Smugglers moving marine wildlife across borders have long had an advantage: shark fins, dried seahorses, and sea cucumbers are small, easy to conceal, and rarely associated with the kind of wildlife crime that makes headlines. A new AI tool is designed to change that.
Scientists have developed an algorithm that can detect commonly trafficked sea creatures inside scanned baggage with 92 percent accuracy, according to a report by Phys.org. The tool works with existing X-ray CT scanners already deployed at airports around the world to catch explosives and biosecurity threats. Those scanners produce 3D images by taking multiple X-rays of a single object, and the research team trained a neural network to recognize smuggled marine species inside those images.
"The trade of wildlife is cruel and unethical," said Dr. Vanessa Pirotta of Macquarie University, lead author of the article in Frontiers in Ocean Sustainability. "For many, this may be the first people have heard of illegal trafficking of marine wildlife. Wildlife trafficking does not just target the species we are most familiar with, like rhino horn or ivory from elephants. We're using this World Oceans Day to bring this issue to the surface."
The illegal trade of marine wildlife is thought to be worth billions of dollars every year. It threatens endangered species through overharvesting, and animals trafficked alive risk escaping into new environments and becoming invasive species. Despite the scale of the problem, detecting trafficking in progress is difficult, which makes it hard to stop the trade or measure its full environmental impact.
The research team focused on three species. Shark fins are in high demand for food. Dried seahorses are widely traded for use in traditional medicine. Sea cucumber smuggling is less frequently documented, but the researchers believe it is more common than current records show, partly because sea cucumbers are known to be illegally overfished at significant rates.
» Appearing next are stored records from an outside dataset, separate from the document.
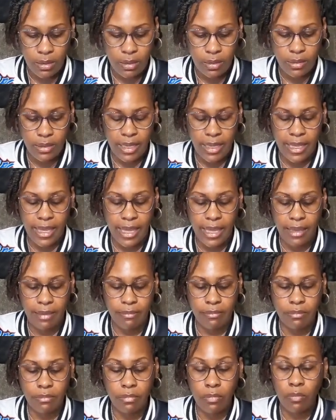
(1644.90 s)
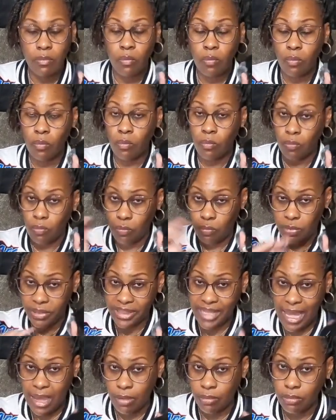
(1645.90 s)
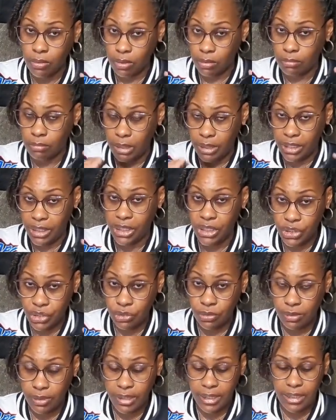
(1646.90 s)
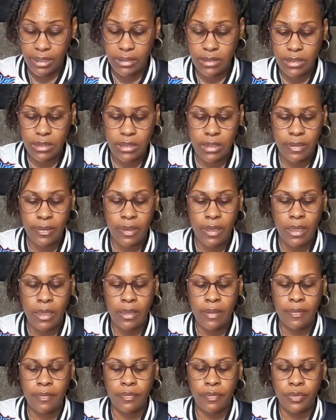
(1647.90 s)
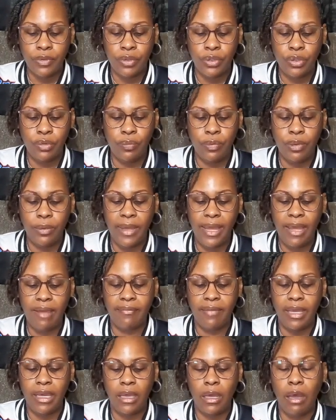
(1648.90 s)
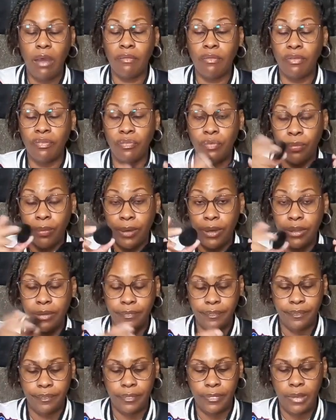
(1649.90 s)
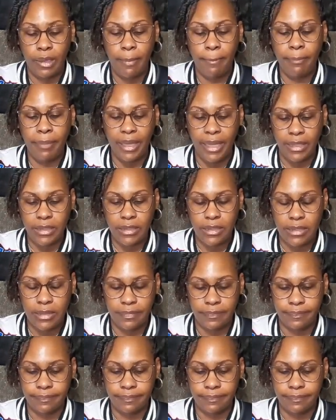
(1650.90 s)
that came without an additional lens, you will have a cover for it. But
To build and test the algorithm, scientists made 298 total scans from 68 samples: 20 of sea cucumbers, 30 of seahorses, and 18 of shark fins. Many of those samples came directly from wildlife trafficking seizures. Each sample was scanned five times in different positions and contexts, and researchers also scanned samples together in mixed groupings to simulate real smuggling scenarios.
The team went further by testing the algorithm against conditions that mimic actual smuggling tactics. Samples were wrapped in tin foil, hidden inside clothing, and concealed within children's toys. Some scans were also layered into CT images of real bags to make the simulation as realistic as possible. The algorithm held up across those conditions, which is part of what makes the 92 percent accuracy figure significant.
The system is designed to flag suspicious bags for human inspection rather than make final determinations on its own. That means it could slot into existing airport security workflows without requiring new infrastructure, since the CT scanners it relies on are already in place at many international travel hubs.
The study was published in Frontiers in Ocean Sustainability and was timed to coincide with World Oceans Day, which Pirotta and her team used as a platform to raise awareness about marine wildlife trafficking as a conservation issue that often goes unrecognized by the public.